Good morning!
I'm having a hard time "reading" my numbers today. I'm slightly puzzled, but I do think that I'm doing the right thing.
You see, MANY of the trends that I am reading today are claiming that I'm heading in the wrong direction, even if I am actually doing BETTER on both food and exercise than I have been.
I think it's just a matter of me still being in the slipstream of the RDI I was given from my scale, but it does have me worried.
Today's weigh-in isn't bad, but it's one of the worst in a long time because of ONE number: I have a body fat percentage of 12%.
I'm not sure how that even happens right now. I've created a very nice deficit daily, and I have lowered my calories. The only thing I am NOT doing, is strength training - and I do know that this makes a difference, of course - but does the extra cardio really change things this much in one week? If so, a change is needed, but which change?
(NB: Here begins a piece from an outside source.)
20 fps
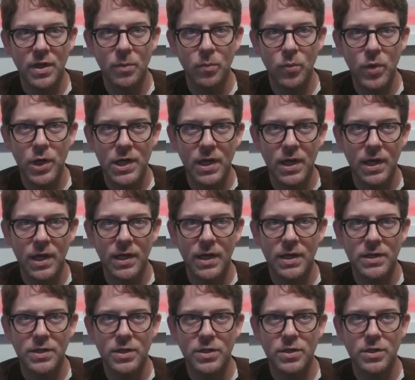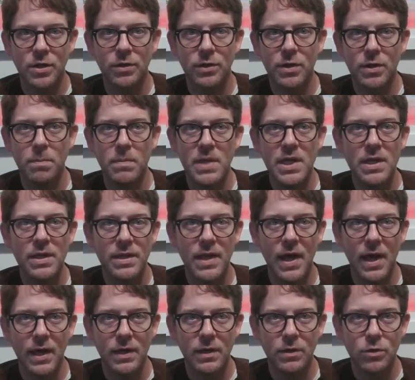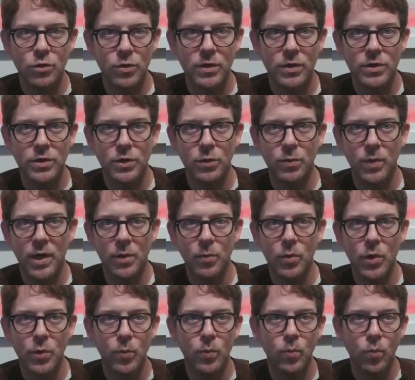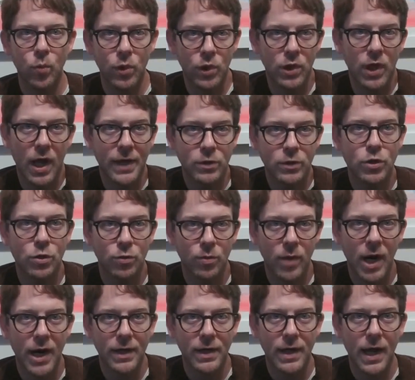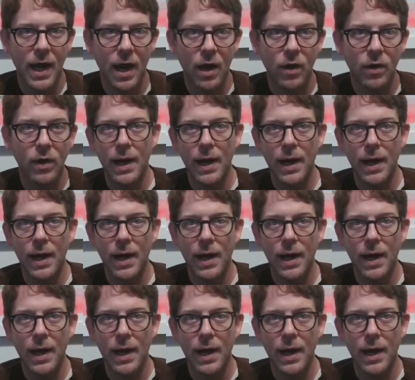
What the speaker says: and we can't necessarily meet that interest the way we would like to right now.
I do think it's too early to tell.
It's easy to start panicking when numbers go awry. It's very tempting to toss it all out the window with the conclusion that "this ain't working". I do think it's working. It's just a matter of things adjusting.
I remember my buddy Nimm telling me a good while back to always give things at least three weeks before adjusting anything.
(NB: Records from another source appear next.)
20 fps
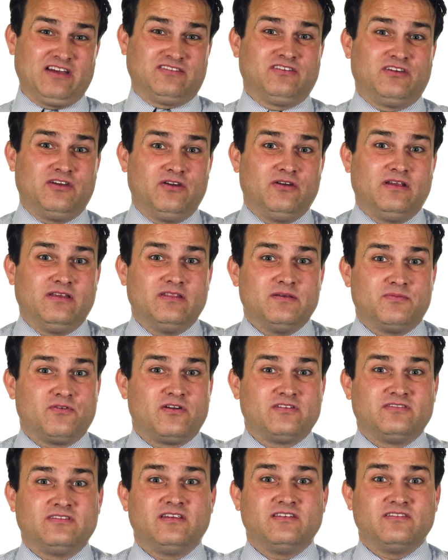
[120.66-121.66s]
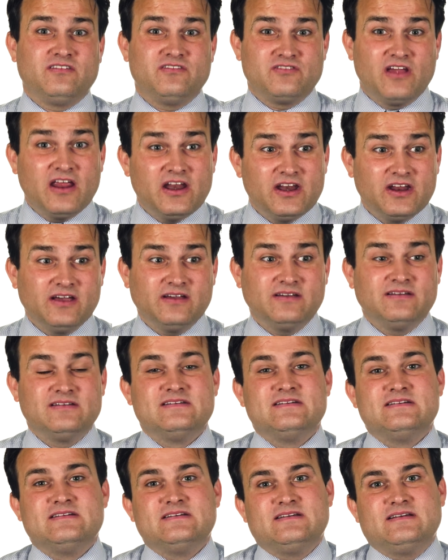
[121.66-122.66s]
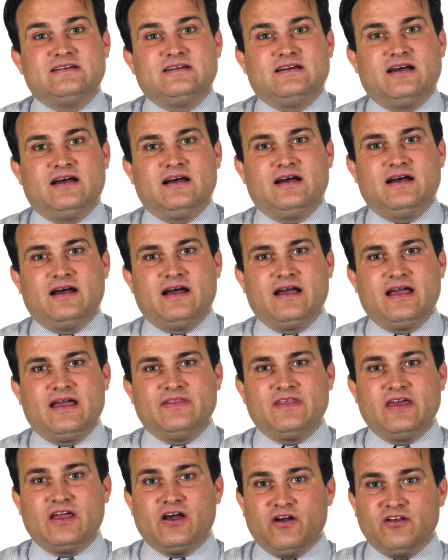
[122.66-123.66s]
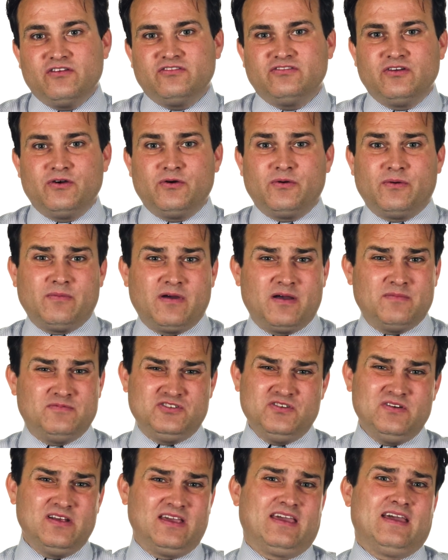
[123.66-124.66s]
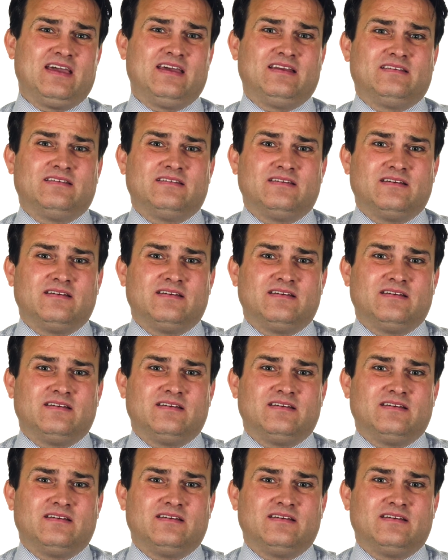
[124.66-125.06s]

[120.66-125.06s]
executing the president's agenda. Uh, and they also adjudicate.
Well, it's been three weeks, but I have done fine tuning of so many things along the way that I don't think I can really call it three weeks.
And, of course, I am still in the days after my CRAZY New Year Binge. I'm gonna call it the Big Binge Of 2013. It was so large that it needs its own name. LOL.
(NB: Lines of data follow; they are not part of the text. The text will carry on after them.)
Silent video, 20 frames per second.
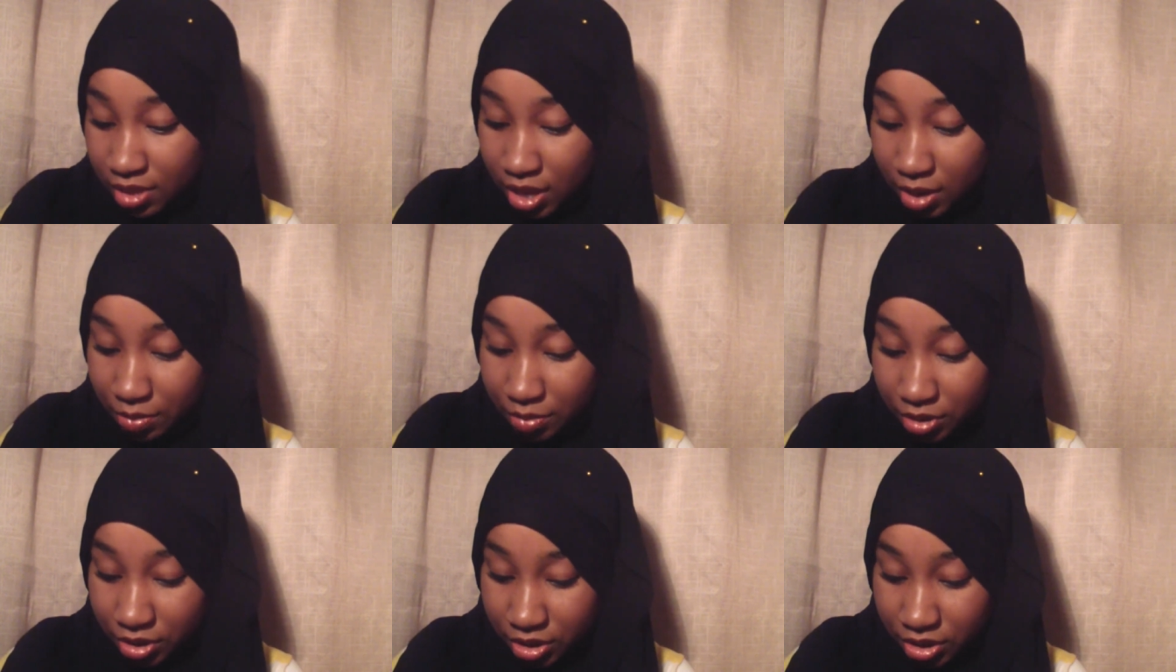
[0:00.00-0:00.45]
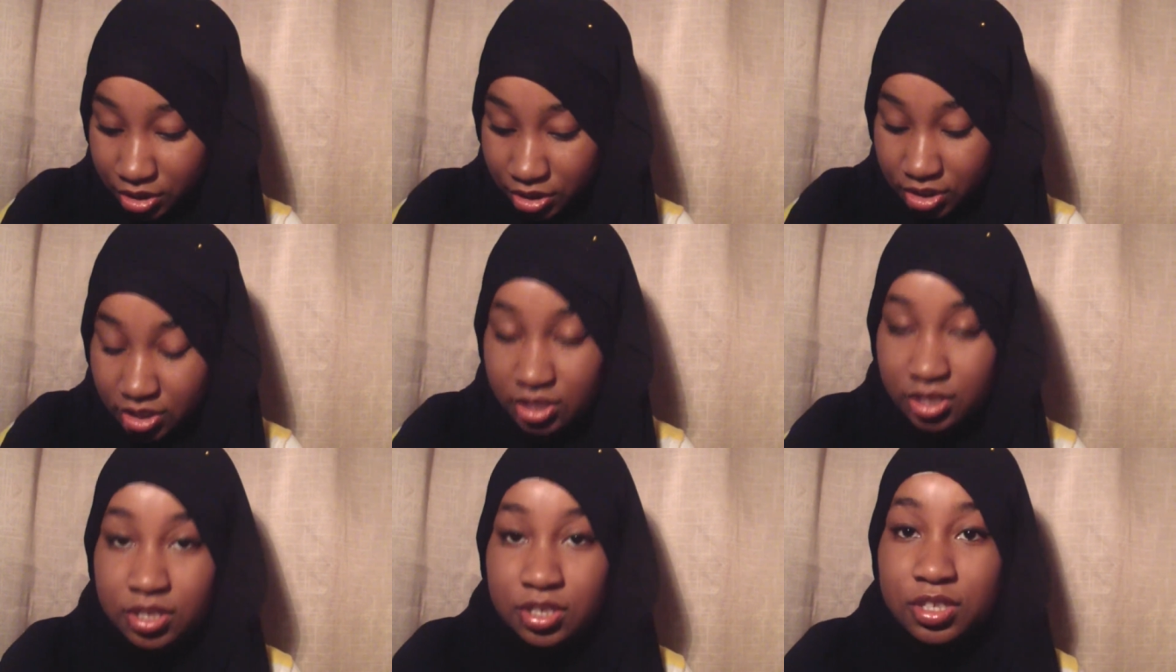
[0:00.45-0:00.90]

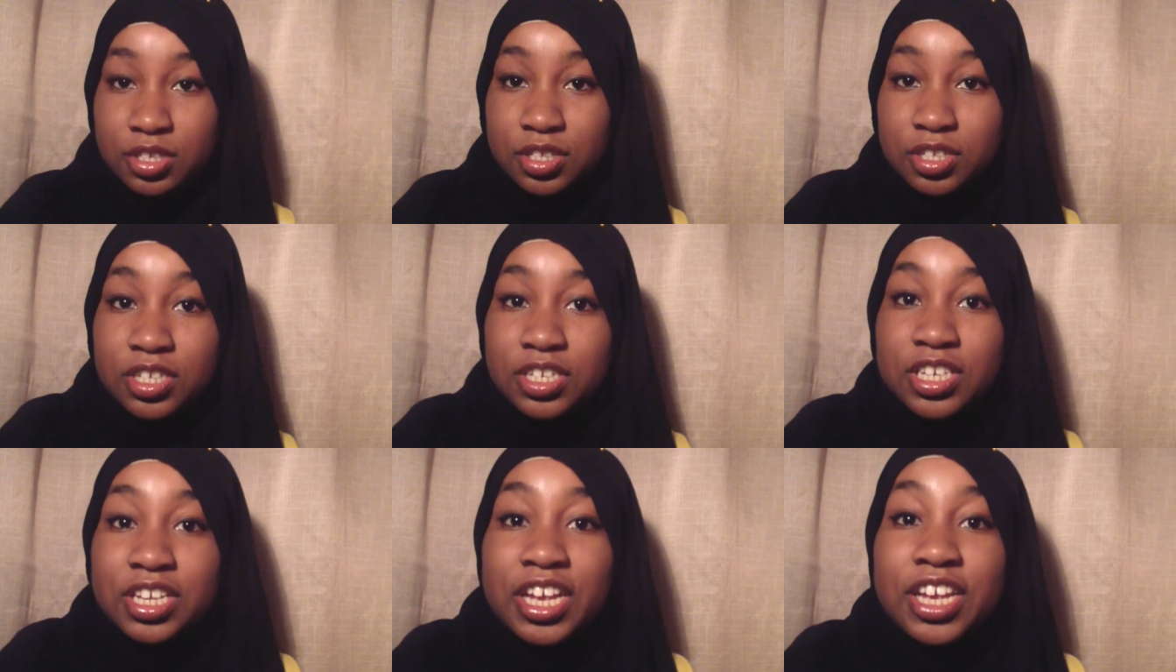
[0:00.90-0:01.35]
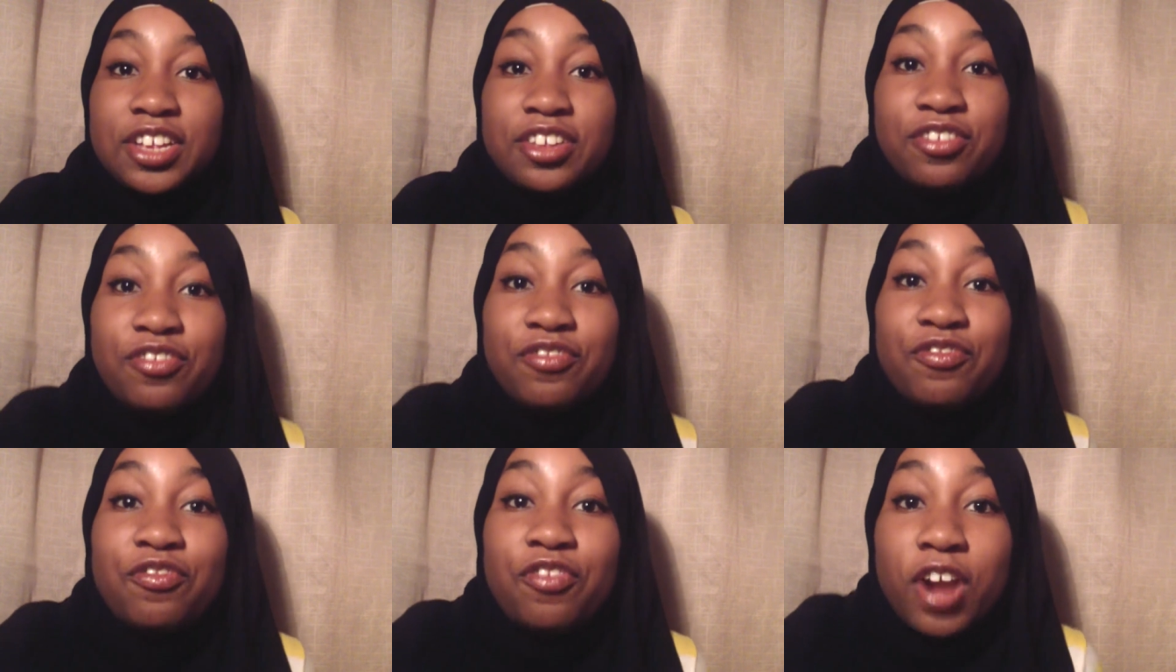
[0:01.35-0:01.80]
Today
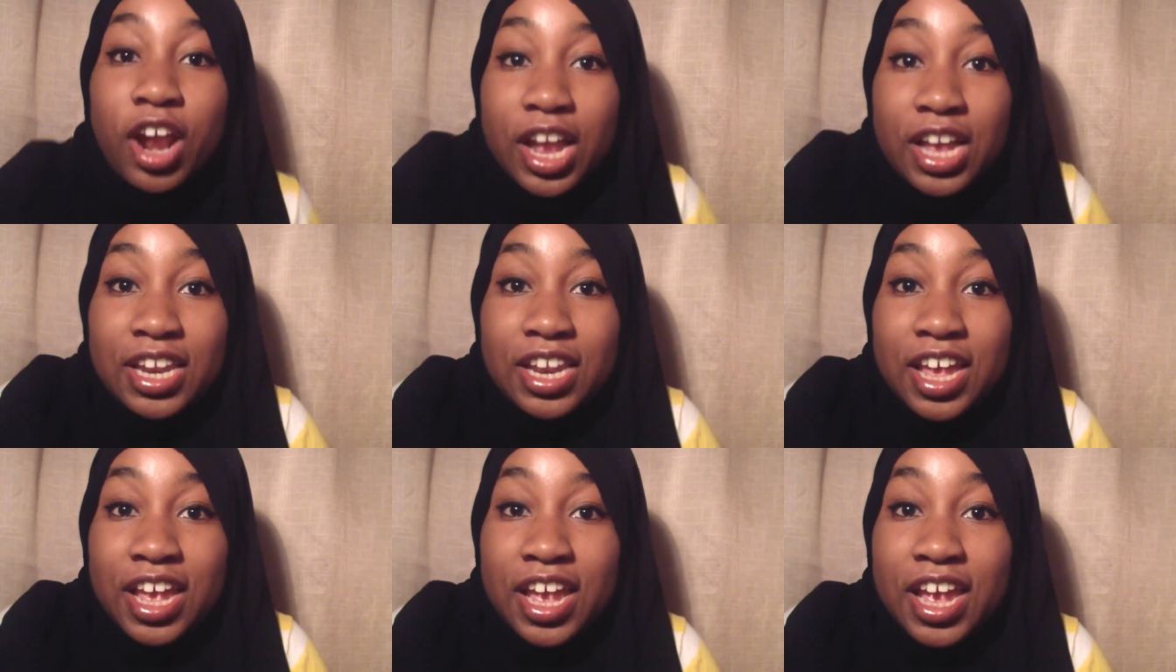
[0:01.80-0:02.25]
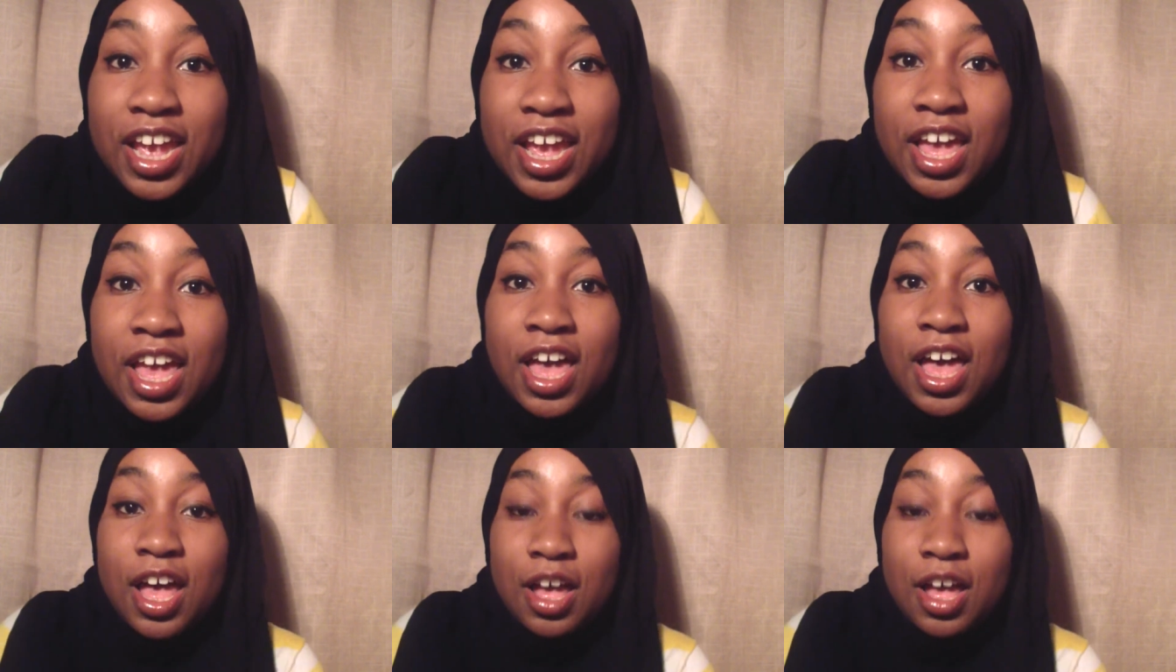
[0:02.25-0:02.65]
is Friday.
The numbers generally don't lie though, and I see things heading in the wrong direction. If I compare with two weeks ago, I get some strange readings, and they just don't make sense.
Check it out - I'll compare the 21. of december (two weeks ago - I'll call it "Then") and today (I'll call it "Now"). Everything is put in average numbers of the last 7 days, to give it a little more consistency than a daily weigh-in will give.
Weigth: Then: 83.3 kgs Now: 83.5 kgs (little to no change)
Body fat: Then: 9.1% (7.6 kgs) Now: 11.3 % (9.5 kgs) (HUGE fat gain, in just two weeks!)
Muscle: Then: 72.0 kgs Now: 70.4 kgs (A pretty large drop in muscle mass too!)
Fluid: Then: 66.3% (55.22 kgs) Now: 64.3% (53.69 kgs) (A large drop in fluid too!)
Calories consumed: Then: 3443 Now: 3060 (Gone down 383 cals per day)
Calories burned: Then: 2537 Now: 3155 (Burned 618 calories more daily)
Strange, strange numbers. Looking at it like this, it makes no sense. Consuming less, working harder, gaining FAT?!
Still, I do see some other trends in the numbers.
Comparing calories in and calories out (based on 7 days) two weeks ago, shows that I had an EXCESS of 818 calories per day the last 7 days. Today, it shows that I have a deficit of 5 calories per day over the last 7 days. It's this high because of the BBO13 (Big Binge Of 2013).
I also see that the average calories in vs. calories out based on 28 days was a deficit of 218 calories two weeks ago, and an EXCESS of 420 day - again based on 28 days averages.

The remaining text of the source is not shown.